(To do):
Search the data below for "frames"; list each line that holds it.

━━━━━━━━━━━━━━━━

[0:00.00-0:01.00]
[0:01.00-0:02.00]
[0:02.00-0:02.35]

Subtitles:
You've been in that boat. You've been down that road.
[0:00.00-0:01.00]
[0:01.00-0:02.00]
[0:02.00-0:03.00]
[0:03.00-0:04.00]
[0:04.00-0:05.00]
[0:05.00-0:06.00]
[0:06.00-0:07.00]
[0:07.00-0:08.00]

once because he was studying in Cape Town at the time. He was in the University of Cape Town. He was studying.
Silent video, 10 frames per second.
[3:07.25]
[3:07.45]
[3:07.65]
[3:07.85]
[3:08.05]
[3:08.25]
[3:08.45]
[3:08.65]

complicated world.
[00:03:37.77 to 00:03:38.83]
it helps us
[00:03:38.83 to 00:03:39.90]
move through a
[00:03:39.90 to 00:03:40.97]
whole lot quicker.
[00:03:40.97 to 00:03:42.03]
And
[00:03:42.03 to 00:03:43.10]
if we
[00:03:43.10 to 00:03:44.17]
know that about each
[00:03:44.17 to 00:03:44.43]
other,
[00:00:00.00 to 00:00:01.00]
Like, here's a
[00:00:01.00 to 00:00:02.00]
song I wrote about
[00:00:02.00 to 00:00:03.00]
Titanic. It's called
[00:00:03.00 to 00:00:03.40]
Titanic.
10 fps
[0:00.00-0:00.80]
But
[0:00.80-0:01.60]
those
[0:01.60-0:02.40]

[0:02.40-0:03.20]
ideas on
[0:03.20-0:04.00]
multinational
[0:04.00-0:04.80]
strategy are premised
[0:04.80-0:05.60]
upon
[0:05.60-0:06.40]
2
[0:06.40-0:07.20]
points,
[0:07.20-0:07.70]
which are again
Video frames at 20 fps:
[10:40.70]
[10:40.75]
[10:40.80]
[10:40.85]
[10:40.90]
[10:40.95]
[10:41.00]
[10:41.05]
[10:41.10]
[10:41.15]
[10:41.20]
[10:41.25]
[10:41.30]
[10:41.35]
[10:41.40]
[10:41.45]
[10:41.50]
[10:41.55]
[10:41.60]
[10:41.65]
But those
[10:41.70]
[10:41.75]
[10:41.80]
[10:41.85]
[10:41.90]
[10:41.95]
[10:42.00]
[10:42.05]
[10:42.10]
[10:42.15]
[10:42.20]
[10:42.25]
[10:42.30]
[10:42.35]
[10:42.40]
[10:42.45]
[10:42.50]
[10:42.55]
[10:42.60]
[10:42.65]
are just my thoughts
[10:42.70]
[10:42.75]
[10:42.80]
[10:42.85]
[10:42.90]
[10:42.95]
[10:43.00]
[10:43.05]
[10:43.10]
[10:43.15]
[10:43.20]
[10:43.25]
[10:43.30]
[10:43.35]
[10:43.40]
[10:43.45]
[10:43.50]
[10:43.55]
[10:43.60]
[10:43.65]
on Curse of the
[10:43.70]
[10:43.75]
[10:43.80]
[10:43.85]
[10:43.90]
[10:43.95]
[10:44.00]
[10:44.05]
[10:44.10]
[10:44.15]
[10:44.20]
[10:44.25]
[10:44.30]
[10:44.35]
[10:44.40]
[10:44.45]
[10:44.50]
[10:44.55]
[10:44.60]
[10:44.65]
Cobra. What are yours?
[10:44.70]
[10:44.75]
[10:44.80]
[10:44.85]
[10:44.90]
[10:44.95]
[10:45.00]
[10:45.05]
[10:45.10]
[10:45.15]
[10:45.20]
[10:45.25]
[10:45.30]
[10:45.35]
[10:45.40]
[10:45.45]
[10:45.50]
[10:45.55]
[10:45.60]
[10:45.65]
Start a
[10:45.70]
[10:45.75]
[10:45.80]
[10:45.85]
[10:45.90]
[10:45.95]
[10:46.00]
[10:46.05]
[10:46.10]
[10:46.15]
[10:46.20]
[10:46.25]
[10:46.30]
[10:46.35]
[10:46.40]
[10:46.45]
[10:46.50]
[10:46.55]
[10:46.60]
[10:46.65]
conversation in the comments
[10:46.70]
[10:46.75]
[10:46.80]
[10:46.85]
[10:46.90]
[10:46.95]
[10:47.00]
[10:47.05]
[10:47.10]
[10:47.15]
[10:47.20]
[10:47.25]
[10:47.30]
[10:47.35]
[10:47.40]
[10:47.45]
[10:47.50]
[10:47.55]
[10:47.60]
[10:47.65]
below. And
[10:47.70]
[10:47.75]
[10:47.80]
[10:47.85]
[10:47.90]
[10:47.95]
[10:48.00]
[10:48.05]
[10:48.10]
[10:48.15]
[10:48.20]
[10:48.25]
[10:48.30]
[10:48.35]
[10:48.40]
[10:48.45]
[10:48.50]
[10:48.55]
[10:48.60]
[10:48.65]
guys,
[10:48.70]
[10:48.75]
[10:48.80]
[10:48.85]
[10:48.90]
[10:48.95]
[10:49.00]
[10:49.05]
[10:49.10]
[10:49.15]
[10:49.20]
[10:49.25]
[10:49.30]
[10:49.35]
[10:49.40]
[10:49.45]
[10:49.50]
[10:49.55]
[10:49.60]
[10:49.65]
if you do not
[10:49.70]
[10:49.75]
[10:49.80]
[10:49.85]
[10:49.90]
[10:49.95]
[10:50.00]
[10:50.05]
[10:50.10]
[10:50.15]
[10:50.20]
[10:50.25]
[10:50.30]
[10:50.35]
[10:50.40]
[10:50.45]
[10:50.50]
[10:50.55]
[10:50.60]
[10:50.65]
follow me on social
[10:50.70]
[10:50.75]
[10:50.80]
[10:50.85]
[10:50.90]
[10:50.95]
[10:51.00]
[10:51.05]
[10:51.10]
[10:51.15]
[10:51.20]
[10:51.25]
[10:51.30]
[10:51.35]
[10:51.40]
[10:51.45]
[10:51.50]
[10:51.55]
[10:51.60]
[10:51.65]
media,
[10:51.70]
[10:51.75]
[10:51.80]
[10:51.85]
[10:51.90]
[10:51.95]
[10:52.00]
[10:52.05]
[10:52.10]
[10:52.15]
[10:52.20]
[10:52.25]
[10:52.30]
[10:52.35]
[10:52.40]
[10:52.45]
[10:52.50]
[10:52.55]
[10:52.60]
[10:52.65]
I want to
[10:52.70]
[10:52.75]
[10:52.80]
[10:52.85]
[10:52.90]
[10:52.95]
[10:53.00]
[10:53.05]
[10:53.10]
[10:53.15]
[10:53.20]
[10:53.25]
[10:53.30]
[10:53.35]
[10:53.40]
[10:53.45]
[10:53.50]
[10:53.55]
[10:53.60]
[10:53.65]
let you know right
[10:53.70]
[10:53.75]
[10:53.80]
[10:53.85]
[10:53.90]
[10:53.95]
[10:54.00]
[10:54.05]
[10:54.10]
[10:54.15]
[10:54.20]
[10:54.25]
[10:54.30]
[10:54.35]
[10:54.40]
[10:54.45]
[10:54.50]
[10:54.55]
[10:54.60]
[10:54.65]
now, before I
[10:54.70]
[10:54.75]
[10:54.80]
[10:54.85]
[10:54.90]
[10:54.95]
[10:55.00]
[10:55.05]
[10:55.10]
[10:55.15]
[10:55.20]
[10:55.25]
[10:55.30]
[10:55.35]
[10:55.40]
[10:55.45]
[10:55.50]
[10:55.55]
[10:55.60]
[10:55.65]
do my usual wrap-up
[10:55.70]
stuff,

━━━━━━━━━━━━━━━━

(Written reply):
Silent video, 10 frames per second.
Video frames at 20 fps:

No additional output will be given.